Why North Korea Hacks Cryptocurrencies Instead of Evading Sanctions Like Russia and Iran

North Korea’s six-month infiltration campaign into Drift shook a crypto industry already reeling from multi-billion dollar exploits.

But as the news spread, a bigger question arose: why does North Korea keep returning to cryptocurrencies in the first place, and why does its approach seem so different from any other state-backed hacking operation on the planet?

The short answer, according to security experts, is that cryptocurrencies help give the regime a revenue stream and keep it afloat.

“North Korea does not have the luxury of patience,” said Dave Schwed, chief operating officer of SVRN and founder of Yeshiva University’s cybersecurity master’s program. “They are under comprehensive international sanctions and need hard currency to fund weapons programs. The UN and multiple intelligence agencies have confirmed that cryptocurrency theft is a primary funding mechanism for their nuclear and ballistic missile development.”

That urgency explains a dynamic that has long puzzled researchers: why North Korean hackers carry out large-scale traceable heists on public blockchains instead of quietly using cryptocurrencies to evade sanctions as other state actors do.

The answer, Schwed maintains, is structural. Russia still has an economy: oil, gas, raw material exports and trading partners willing to use alternative solutions. You need cryptocurrencies as a means of payment, but not for much else. Iran also has goods to transport: sanctioned oil, indirect financing networks, and willing middlemen throughout the Middle East. North Korea has almost nothing left to sell.

“Their exports are almost completely sanctioned. They don’t have a functional economy that needs a payment system. They need direct income,” Schwed said. “Stealing cryptocurrencies gives them immediate access to liquid value, globally, without needing a counterparty willing to do business with them.”

That distinction (crypto as infrastructure versus crypto as target) is what separates North Korea not only from Russia, but also from Iran. While Russia sends money via cryptocurrency to avoid sanctions, and Iran uses it to fund proxy networks across the Middle East, North Korea is running something closer to a state-sponsored heist operation.
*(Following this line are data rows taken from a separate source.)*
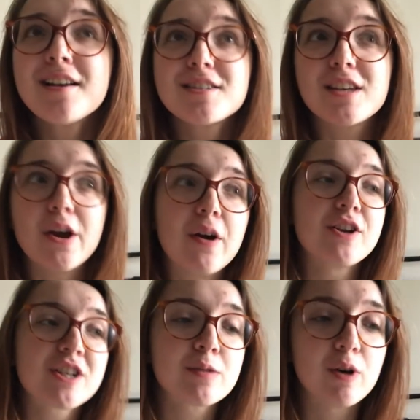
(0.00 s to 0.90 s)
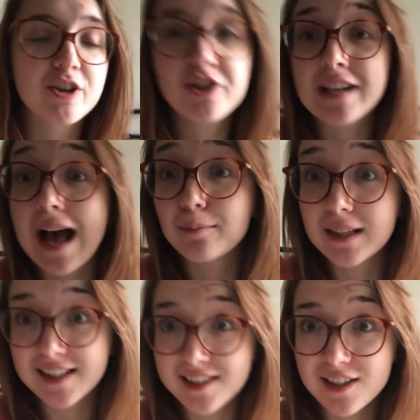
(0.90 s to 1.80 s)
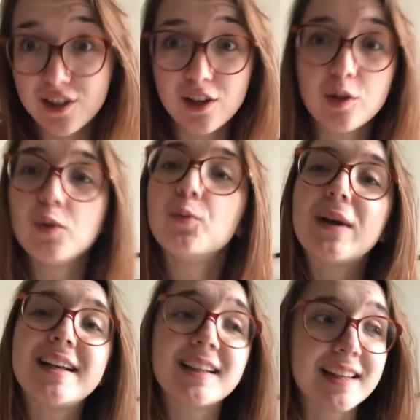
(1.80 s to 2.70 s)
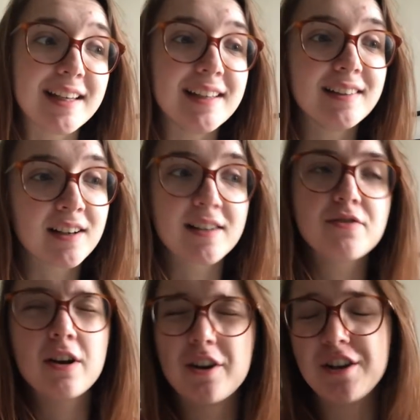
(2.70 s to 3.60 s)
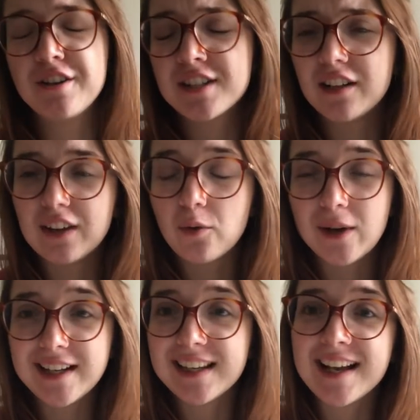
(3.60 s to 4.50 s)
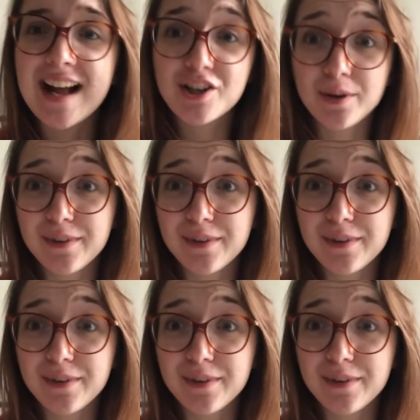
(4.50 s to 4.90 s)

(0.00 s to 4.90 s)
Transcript: So I just watched Tamlin's new weekly, her, her new style like weekly catch-up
“Their targets are exchanges, wallet providers, DeFi protocols, and individual engineers and founders who have signing authority or access to the infrastructure,” said Alexander Urbelis, chief information security officer at ENS Labs and professor of cybersecurity at King’s College London. “The victim is the one who owns the keys or accesses the infrastructure that owns the keys.”

Russia and Iran, by comparison, treat cryptocurrencies as incidental, a means to broader geopolitical ends.

“Russia targets elections, energy infrastructure and government systems. Iran goes after dissidents and regional adversaries,” Urbelis said. “When any of them touch cryptocurrencies, it is to move money, not to steal it from the ecosystem.”

That singular focus has pushed North Korean agents to adopt tactics more commonly associated with intelligence agencies than criminal hackers: months-long relationship building, fabricated identities and supply chain infiltration.

The Drift campaign is just the most recent example.

“You’re not defending yourself against a phishing email from a random scammer,” Urbelis said. “You’re defending yourself against someone who spent six months building a relationship specifically to compromise a person who has access you need to protect.”

Crypto’s own architecture makes it an exceptionally attractive hunting ground. In traditional finance, even successful hacks run into friction in the form of compliance checks, correspondent banking checks, settlement delays, and the ability to reverse fraudulent transfers. When North Korean hackers carried out the Bangladesh Bank heist in 2016, the heist took days to process and most of the funds were eventually recovered or blocked. In cryptography, none of those safeguards exist at the protocol level.

“Once a transaction is signed and confirmed, it is final,” Urbelis said. The Bybit exploit early last year moved $1.5 billion in about 30 minutes, a pace and scale that would be nearly impossible in the traditional banking system.

That purpose fundamentally changes the security calculus. In banking, a reasonable defense can be built through prevention, detection and response, because there is always a window to freeze funds or reverse a transfer. In cryptography, that window barely exists, which means that stopping an attack before it happens is not only preferable: it’s essentially the only option.

And while banks operate under decades of regulatory guidance and audit requirements, many crypto projects are still improvising, often prioritizing speed and innovation over governance and controls.

That gap creates an environment in which even sophisticated equipment can be vulnerable, particularly to the kind of long-term infiltration tactics that North Korea has been honing.

“This is the most difficult operational security problem in crypto right now,” Urbelis said of the challenge of investigating sophisticated fake identities and third-party intermediaries. “I don’t think the industry has figured it out.”